また、睡眠不足は寝ている間に分泌される髪の毛の成長に必要なホルモン分泌を妨げる可能性があります。
ストレスの解消や適度な運動、禁煙は血行改善効果が期待できます。
これらの生活習慣を改善したからといって、薄毛予防や進行抑制になるという医学的根拠はありません。
しかし、髪の毛の成長にはよい影響を及ぼすため、改善することをおすすめします。
頭皮ケアをする
頭皮マッサージは頭皮の血行改善につながるといわれています。
頭皮の血行がよくなると、髪の毛の成長に必要な栄養が毛母細胞に運ばれやすくなります。
AGAは男性ホルモンが原因で発症するため、頭皮マッサージをしたからといって解消につながるわけではありません。
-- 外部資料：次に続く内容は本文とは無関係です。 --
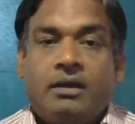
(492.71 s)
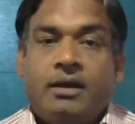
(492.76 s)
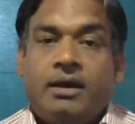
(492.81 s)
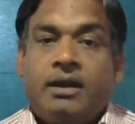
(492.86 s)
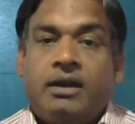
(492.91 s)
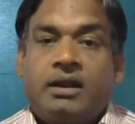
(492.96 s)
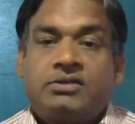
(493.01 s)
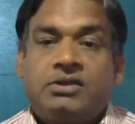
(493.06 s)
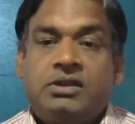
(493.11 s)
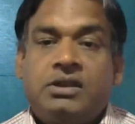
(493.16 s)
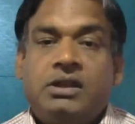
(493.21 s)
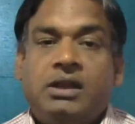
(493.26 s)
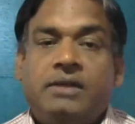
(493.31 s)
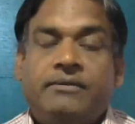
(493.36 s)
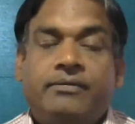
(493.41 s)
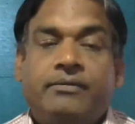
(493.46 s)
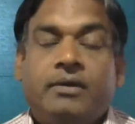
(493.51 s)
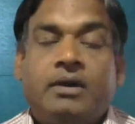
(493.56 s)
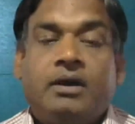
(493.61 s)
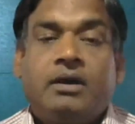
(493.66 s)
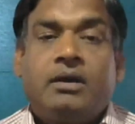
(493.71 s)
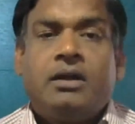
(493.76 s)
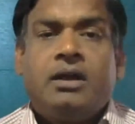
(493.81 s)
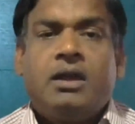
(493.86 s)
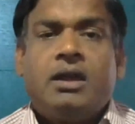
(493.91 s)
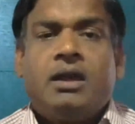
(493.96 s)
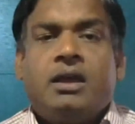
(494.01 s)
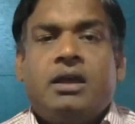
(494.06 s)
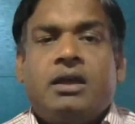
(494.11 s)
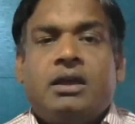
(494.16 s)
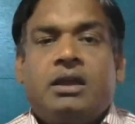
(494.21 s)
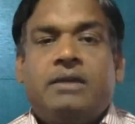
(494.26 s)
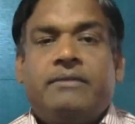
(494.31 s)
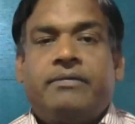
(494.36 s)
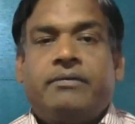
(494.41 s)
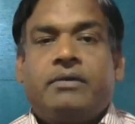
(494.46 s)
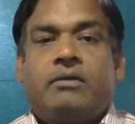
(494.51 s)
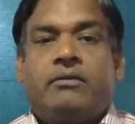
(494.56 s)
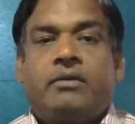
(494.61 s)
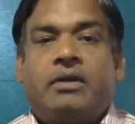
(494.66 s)
And actually, if you
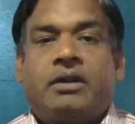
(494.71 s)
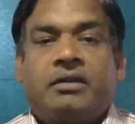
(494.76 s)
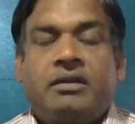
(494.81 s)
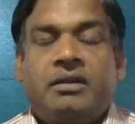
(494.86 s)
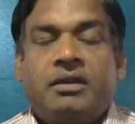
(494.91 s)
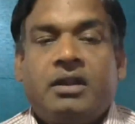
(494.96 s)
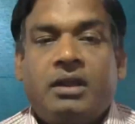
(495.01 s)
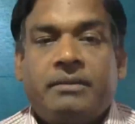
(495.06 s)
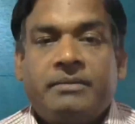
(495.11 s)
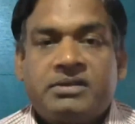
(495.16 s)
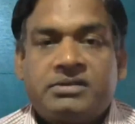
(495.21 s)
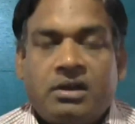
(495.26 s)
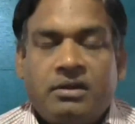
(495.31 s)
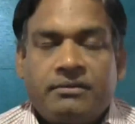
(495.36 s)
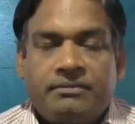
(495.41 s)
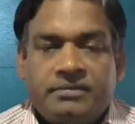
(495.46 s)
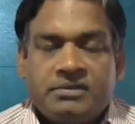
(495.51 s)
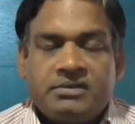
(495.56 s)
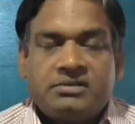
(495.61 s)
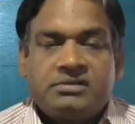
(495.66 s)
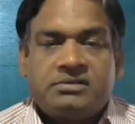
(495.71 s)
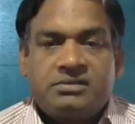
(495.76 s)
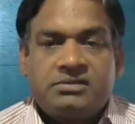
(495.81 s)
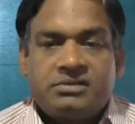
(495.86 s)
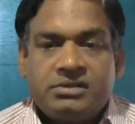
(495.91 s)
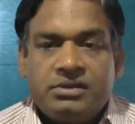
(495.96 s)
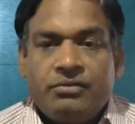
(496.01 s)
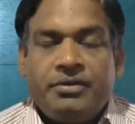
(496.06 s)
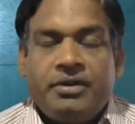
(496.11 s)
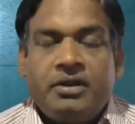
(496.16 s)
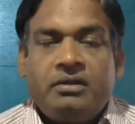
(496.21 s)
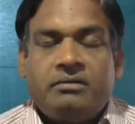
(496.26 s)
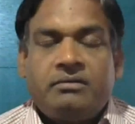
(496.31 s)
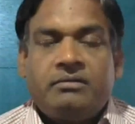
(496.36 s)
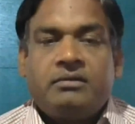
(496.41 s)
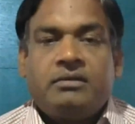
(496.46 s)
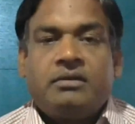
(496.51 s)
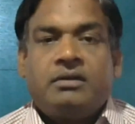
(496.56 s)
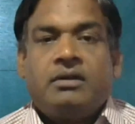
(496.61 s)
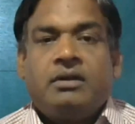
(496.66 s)
are working in MS Office, you need
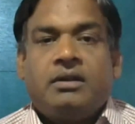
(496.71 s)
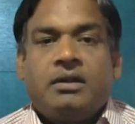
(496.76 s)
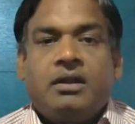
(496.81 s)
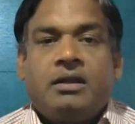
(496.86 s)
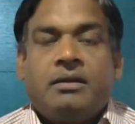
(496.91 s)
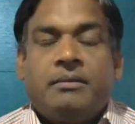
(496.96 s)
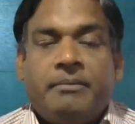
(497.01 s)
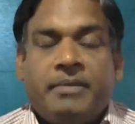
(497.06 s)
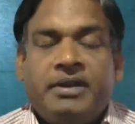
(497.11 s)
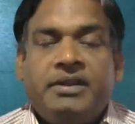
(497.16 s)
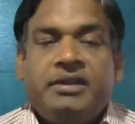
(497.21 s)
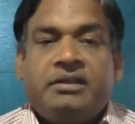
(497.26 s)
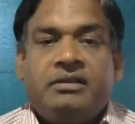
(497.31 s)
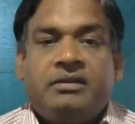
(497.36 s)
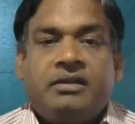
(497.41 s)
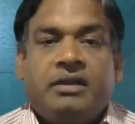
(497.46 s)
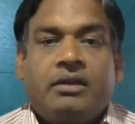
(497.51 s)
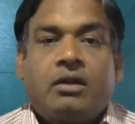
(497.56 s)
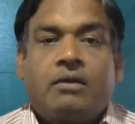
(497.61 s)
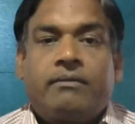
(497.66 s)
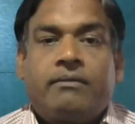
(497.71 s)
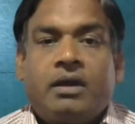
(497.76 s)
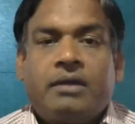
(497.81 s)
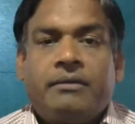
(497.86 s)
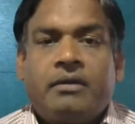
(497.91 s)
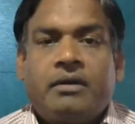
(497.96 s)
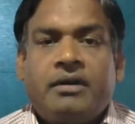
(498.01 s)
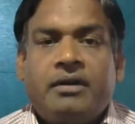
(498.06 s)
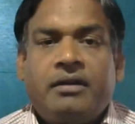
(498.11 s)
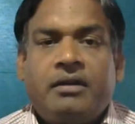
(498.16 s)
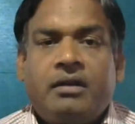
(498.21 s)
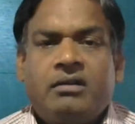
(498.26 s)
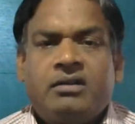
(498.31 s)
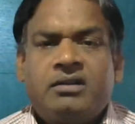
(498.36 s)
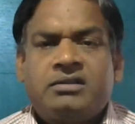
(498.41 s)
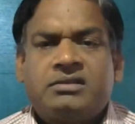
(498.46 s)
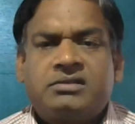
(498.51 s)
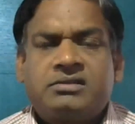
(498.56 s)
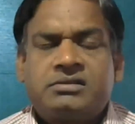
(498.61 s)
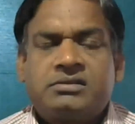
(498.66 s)
money, around
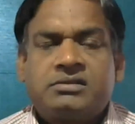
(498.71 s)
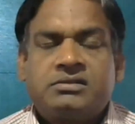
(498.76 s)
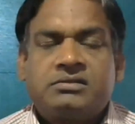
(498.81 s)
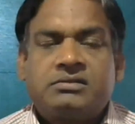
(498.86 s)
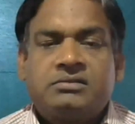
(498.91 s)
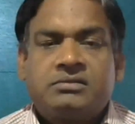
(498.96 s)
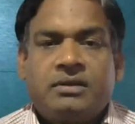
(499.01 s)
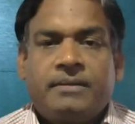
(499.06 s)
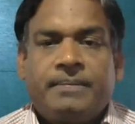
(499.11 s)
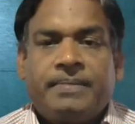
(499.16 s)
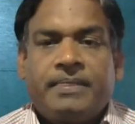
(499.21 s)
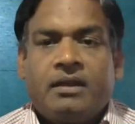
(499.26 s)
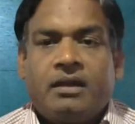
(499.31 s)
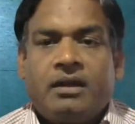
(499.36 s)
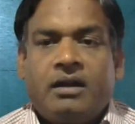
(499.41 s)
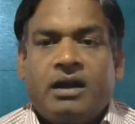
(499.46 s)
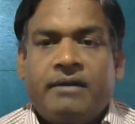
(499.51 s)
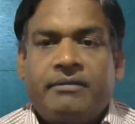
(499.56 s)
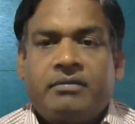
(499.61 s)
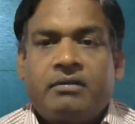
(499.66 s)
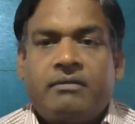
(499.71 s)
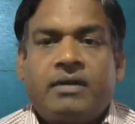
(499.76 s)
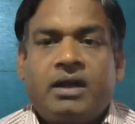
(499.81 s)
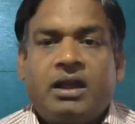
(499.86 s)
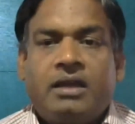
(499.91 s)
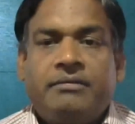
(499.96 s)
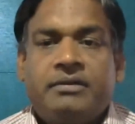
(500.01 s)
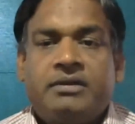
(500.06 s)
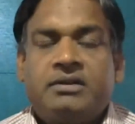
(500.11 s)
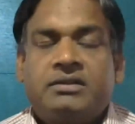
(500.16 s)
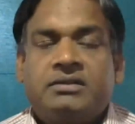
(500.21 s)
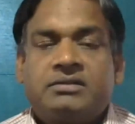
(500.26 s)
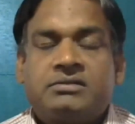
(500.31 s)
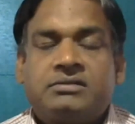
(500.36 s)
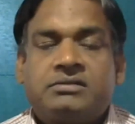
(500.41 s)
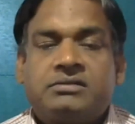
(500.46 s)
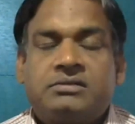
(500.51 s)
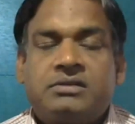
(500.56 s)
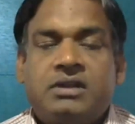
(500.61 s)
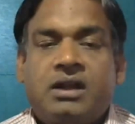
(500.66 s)
$500 after 5
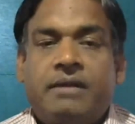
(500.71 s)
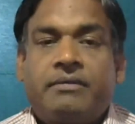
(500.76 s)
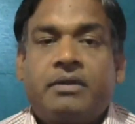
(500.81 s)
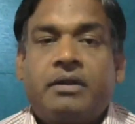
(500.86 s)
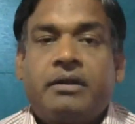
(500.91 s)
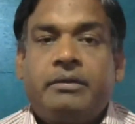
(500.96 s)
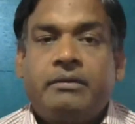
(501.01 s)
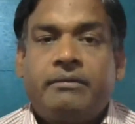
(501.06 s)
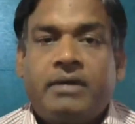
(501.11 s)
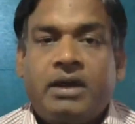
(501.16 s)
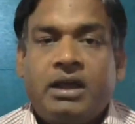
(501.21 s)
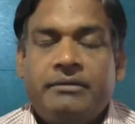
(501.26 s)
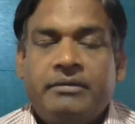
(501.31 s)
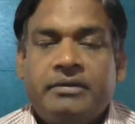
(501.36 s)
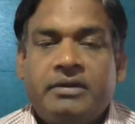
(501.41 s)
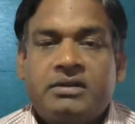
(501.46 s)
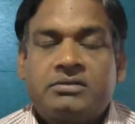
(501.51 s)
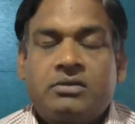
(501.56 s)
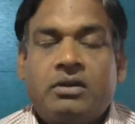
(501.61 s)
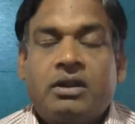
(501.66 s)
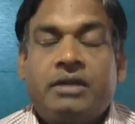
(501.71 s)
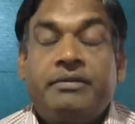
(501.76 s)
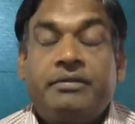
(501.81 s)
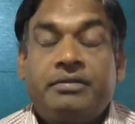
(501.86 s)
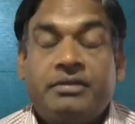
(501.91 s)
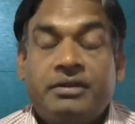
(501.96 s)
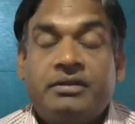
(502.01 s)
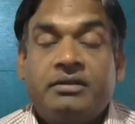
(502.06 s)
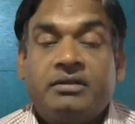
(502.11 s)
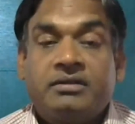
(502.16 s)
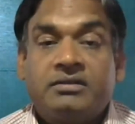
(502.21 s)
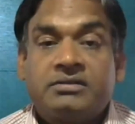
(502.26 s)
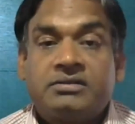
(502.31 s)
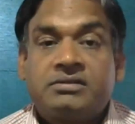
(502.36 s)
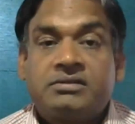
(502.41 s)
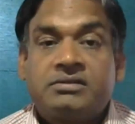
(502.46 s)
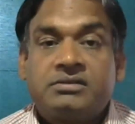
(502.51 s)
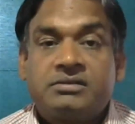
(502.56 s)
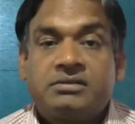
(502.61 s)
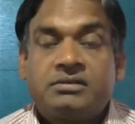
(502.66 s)
years, after every 5 years or every 3
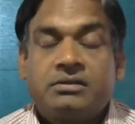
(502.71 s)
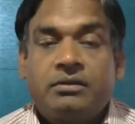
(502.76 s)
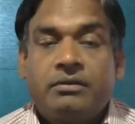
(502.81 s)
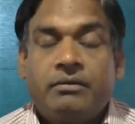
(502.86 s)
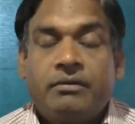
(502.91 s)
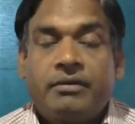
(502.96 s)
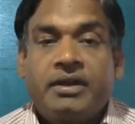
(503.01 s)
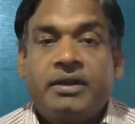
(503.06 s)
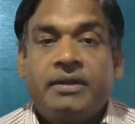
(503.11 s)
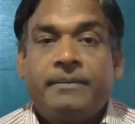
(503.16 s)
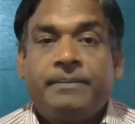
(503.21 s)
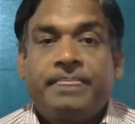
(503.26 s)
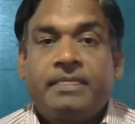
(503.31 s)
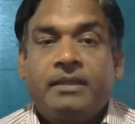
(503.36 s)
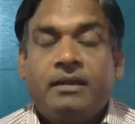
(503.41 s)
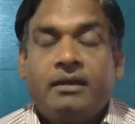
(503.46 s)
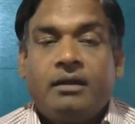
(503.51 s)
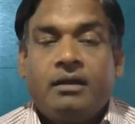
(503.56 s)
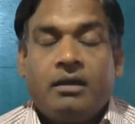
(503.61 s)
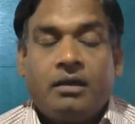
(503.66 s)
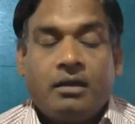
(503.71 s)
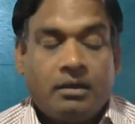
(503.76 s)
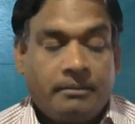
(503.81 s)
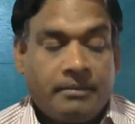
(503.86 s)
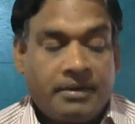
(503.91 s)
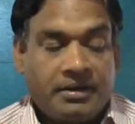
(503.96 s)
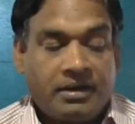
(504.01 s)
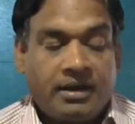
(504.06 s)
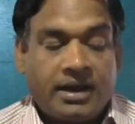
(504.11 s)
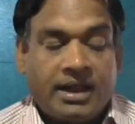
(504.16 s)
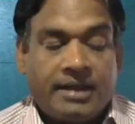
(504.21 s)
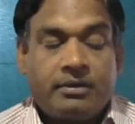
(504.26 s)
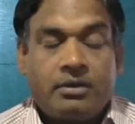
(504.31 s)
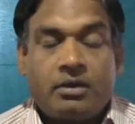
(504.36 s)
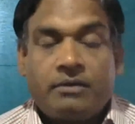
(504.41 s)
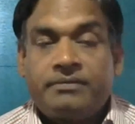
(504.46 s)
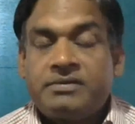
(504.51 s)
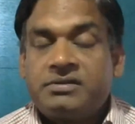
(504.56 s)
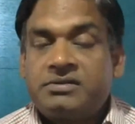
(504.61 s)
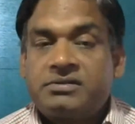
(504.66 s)
years. Okay, but in
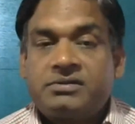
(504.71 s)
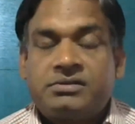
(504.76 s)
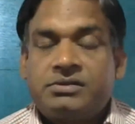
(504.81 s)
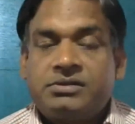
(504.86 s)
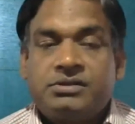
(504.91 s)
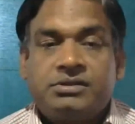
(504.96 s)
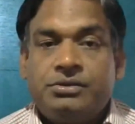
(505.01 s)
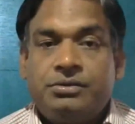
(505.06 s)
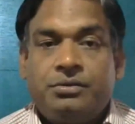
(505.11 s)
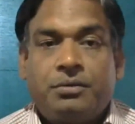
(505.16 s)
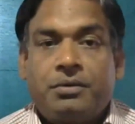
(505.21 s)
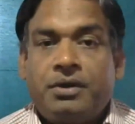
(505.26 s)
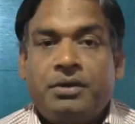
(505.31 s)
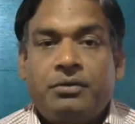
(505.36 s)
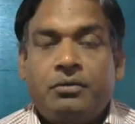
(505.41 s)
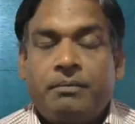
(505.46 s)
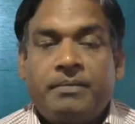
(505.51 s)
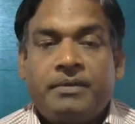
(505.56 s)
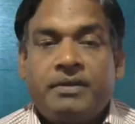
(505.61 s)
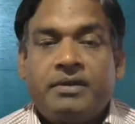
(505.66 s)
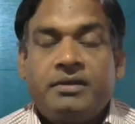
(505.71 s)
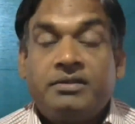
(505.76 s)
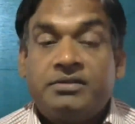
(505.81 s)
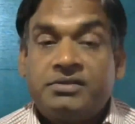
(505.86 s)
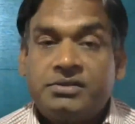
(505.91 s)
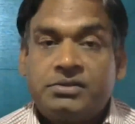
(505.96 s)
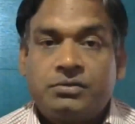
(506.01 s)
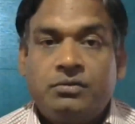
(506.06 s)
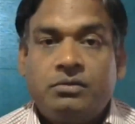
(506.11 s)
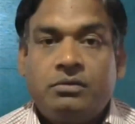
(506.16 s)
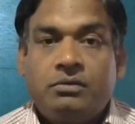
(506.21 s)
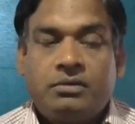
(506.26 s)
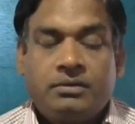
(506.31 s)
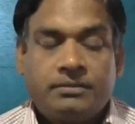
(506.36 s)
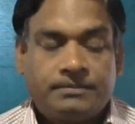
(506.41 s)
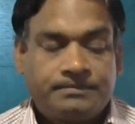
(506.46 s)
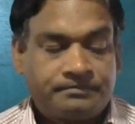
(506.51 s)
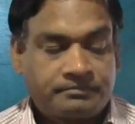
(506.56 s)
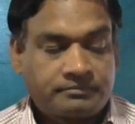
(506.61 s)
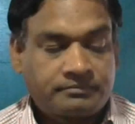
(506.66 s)
LibreOffice you don't need to pay. This is good.
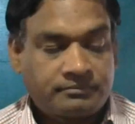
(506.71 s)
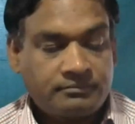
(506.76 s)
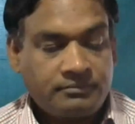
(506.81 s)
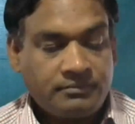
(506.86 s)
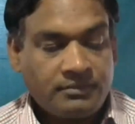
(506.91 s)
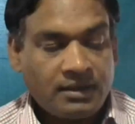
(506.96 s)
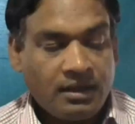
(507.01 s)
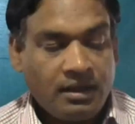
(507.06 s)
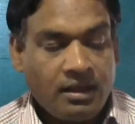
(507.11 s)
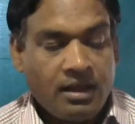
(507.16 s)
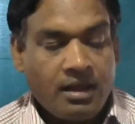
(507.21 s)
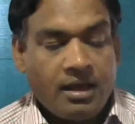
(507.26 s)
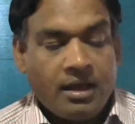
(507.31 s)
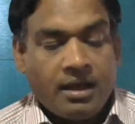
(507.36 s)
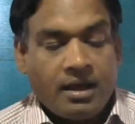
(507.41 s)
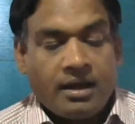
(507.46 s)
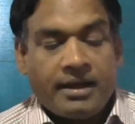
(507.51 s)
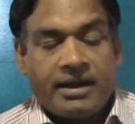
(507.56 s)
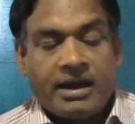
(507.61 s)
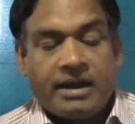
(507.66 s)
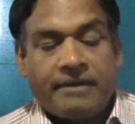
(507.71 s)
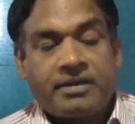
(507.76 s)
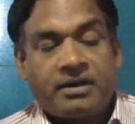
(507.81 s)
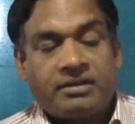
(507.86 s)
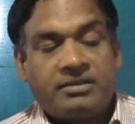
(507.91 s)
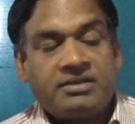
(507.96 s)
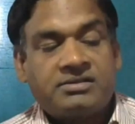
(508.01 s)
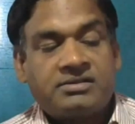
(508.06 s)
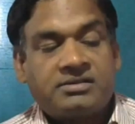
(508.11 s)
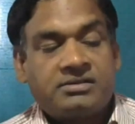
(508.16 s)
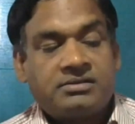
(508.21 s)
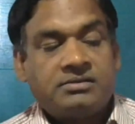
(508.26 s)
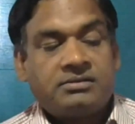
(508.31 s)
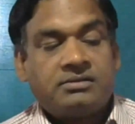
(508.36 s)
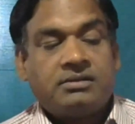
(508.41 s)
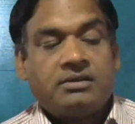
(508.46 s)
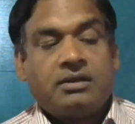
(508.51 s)
And after this,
ただ、頭皮環境を整えることにつながるため実践してみてください。
詳しくは以下の記事でも解説しています。

市販の育毛剤や発毛剤を使用する
薄毛予防や進行抑制のために、市販されている育毛剤や発毛剤を使う方法があります。
特に発毛剤はクリニックで診察を受けなくてもドラッグストアなどで購入でき、ある程度、薄毛の改善も期待できる点がメリットです。
育毛剤には、発毛に関する医学的根拠がある成分は配合されていません。
もっとも、頭皮の環境を整える目的で使用する意味はあります。
発毛剤にはクリニックのAGA治療でも使うミノキシジルが配合されています。
ただ、商品によって価格が大きく異なるので注意してください。
ミノキシジル濃度が国内最大級かつ1本あたり3,000円の発毛剤はこちらで紹介しています。
AGA治療を受ける
AGAによる薄毛の場合は、クリニックで医師に診察してもらい医師の指導のもと適切な治療を始めましょう。
ひとりでAGA対策をしても限界がありますし、クリニックに行けば医学的に根拠がある治療を受けられるからです。
AGA治療の標準的な治療方法は以下の2つです。
- ミノキシジル外用薬
- フィナステリド内服薬
これらはどちらも効果が現れるまでに平均で約半年かかるため、諦めずに粘り強く治療をする必要があります。
半年~1年試しても効果が認められない場合は、他の薬を試すことや、発毛因子を頭皮に注入し発毛を促す治療も選択できます。
また、AGAの治療は、早く始めればそれだけ改善しやすいことがわかっています。
少しでも髪の毛が薄くなってきたと感じたらできるだけ早くクリニックに行って、医学的根拠のある治療を受けるようにしましょう。
まとめ
男性ホルモンと薄毛の関係性、髪の毛が抜ける原因と対策についてまとめます。
- 男性ホルモンが多いからといって薄毛になるわけではない
- AGAにはテストステロンとジヒドロテストステロンという2種類の男性ホルモンが関係している
- AGA発症の主な原因は遺伝的要因だがさまざまな要素が作用し合っている発症する
- 薄毛予防と進行抑制に最も有効な対策はクリニックに行きAGA治療を受けること
AGA発症予防のために日頃から生活習慣を見直し、少しでも薄毛の兆候を感じたらクリニックに行って医師の診察を受けるようにしましょう。